Le poids de la culture et des traditions n’est pas négligeable. La violence est alimentée, confortée par une certaine tolérance de l’opinion publique. Il suffit d’observer la légèreté de ton, privilégiée par certains, pour vanter les vertus du châtiment corporel. Le vote de cette proposition de loi est une première pierre à l’édifice du soutien à la parentalité. Notre tâche est à présent de changer les pratiques et le regard de nos concitoyens sur les faits de maltraitance.
Nous devons désormais parler d’aventure éducative. On peut, à ce titre, se remémorer les très belles lignes de Janusz Korczak pour entrevoir le plus beau et difficile métier de parent : « Vous dites : c’est fatigant de fréquenter les enfants. Vous avez raison. Vous ajoutez : parce qu’il faut se mettre à leur niveau, se baisser, s’incliner, se courber, se faire petit. Là, vous avez tort. Ce n’est pas cela qui fatigue le plus. C’est plutôt le fait d’être obligé de s’élever jusqu’à la hauteur de leurs sentiments, de se hisser sur la pointe des pieds pour ne pas les blesser. »

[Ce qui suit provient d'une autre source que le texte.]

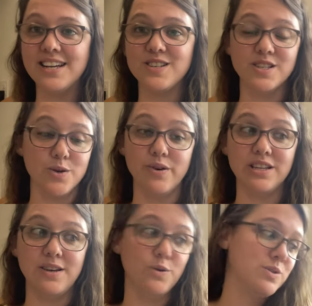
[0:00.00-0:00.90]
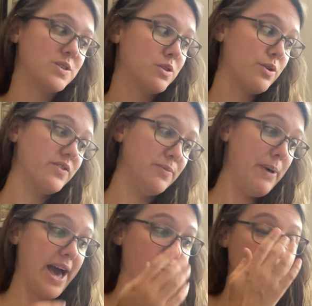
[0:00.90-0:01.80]
It's also a used thrifted
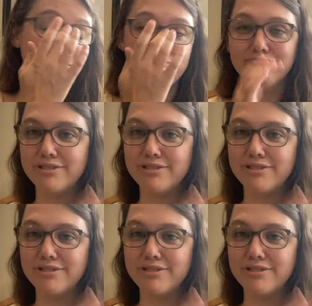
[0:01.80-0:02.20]
pattern.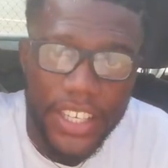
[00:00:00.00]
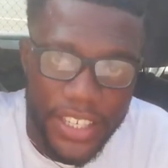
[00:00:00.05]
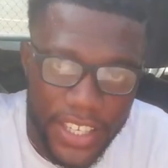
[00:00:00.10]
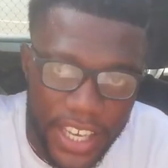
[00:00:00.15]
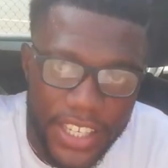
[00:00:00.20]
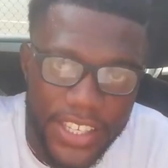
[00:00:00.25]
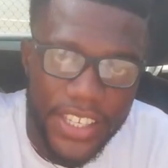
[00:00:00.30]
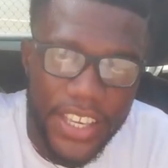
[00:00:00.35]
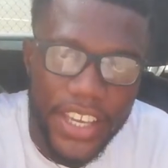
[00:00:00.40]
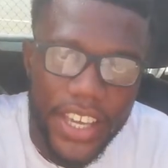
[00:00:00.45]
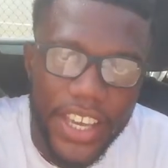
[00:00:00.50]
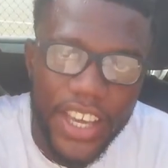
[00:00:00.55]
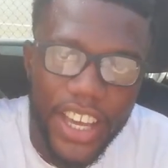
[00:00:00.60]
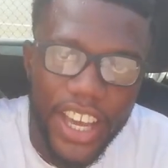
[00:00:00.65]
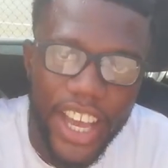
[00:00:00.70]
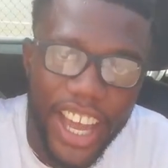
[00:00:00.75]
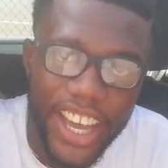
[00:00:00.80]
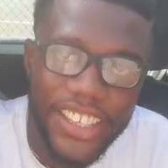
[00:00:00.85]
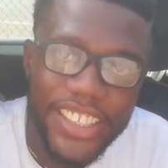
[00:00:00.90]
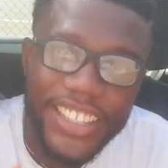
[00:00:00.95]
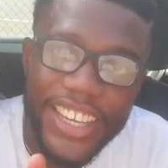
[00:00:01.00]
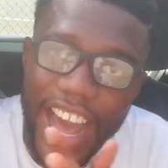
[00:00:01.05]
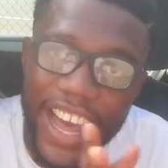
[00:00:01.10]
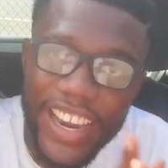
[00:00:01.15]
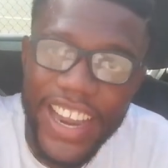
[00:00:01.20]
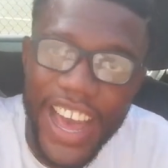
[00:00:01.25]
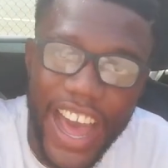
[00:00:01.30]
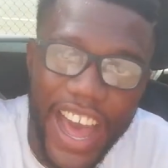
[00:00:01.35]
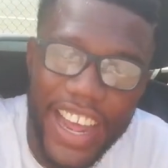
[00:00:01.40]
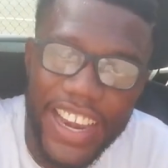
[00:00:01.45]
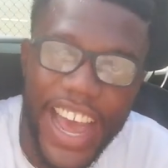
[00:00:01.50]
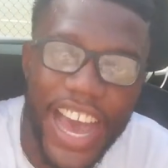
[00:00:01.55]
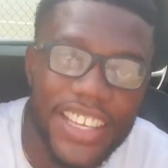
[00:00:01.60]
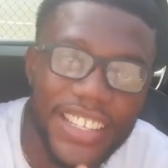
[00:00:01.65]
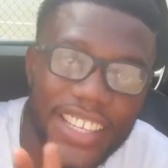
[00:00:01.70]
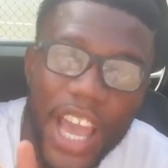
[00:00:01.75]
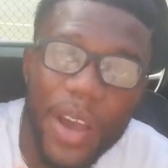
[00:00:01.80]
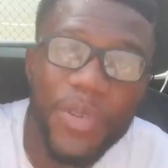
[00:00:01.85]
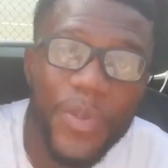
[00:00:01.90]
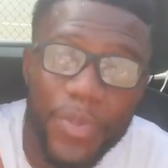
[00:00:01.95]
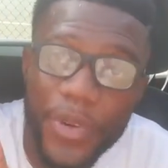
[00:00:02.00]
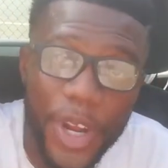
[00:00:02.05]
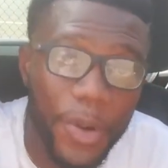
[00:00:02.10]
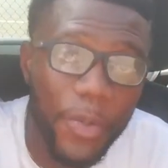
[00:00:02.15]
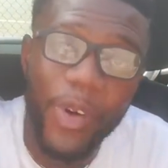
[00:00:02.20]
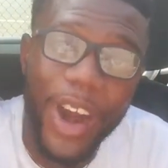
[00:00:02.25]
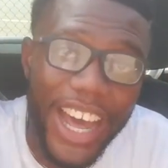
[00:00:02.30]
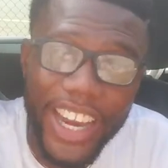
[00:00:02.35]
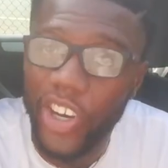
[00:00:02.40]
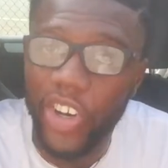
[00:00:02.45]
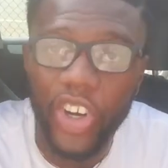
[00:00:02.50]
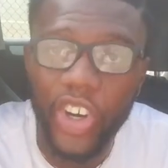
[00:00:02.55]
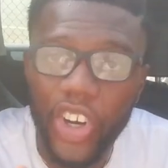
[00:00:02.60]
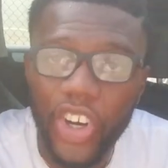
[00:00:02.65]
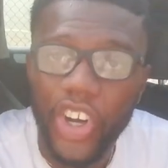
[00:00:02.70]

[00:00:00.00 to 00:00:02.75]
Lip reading: Yes, and Ghana Hana said, be brim one.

Mesdames, messieurs les sénateurs, j’aimerais vous dire la fierté qui est la mienne d’être devant vous aujourd’hui pour soutenir, au nom du Gouvernement, cette proposition de loi. Elle répond à notre engagement en faveur d’une société sans violences faites aux enfants, d’une société plus attentive à la place et à la parole de l’enfant.
J’accueille cette proposition de loi avec enthousiasme et vous invite, mesdames, messieurs les sénateurs, à l’adopter le plus largement possible.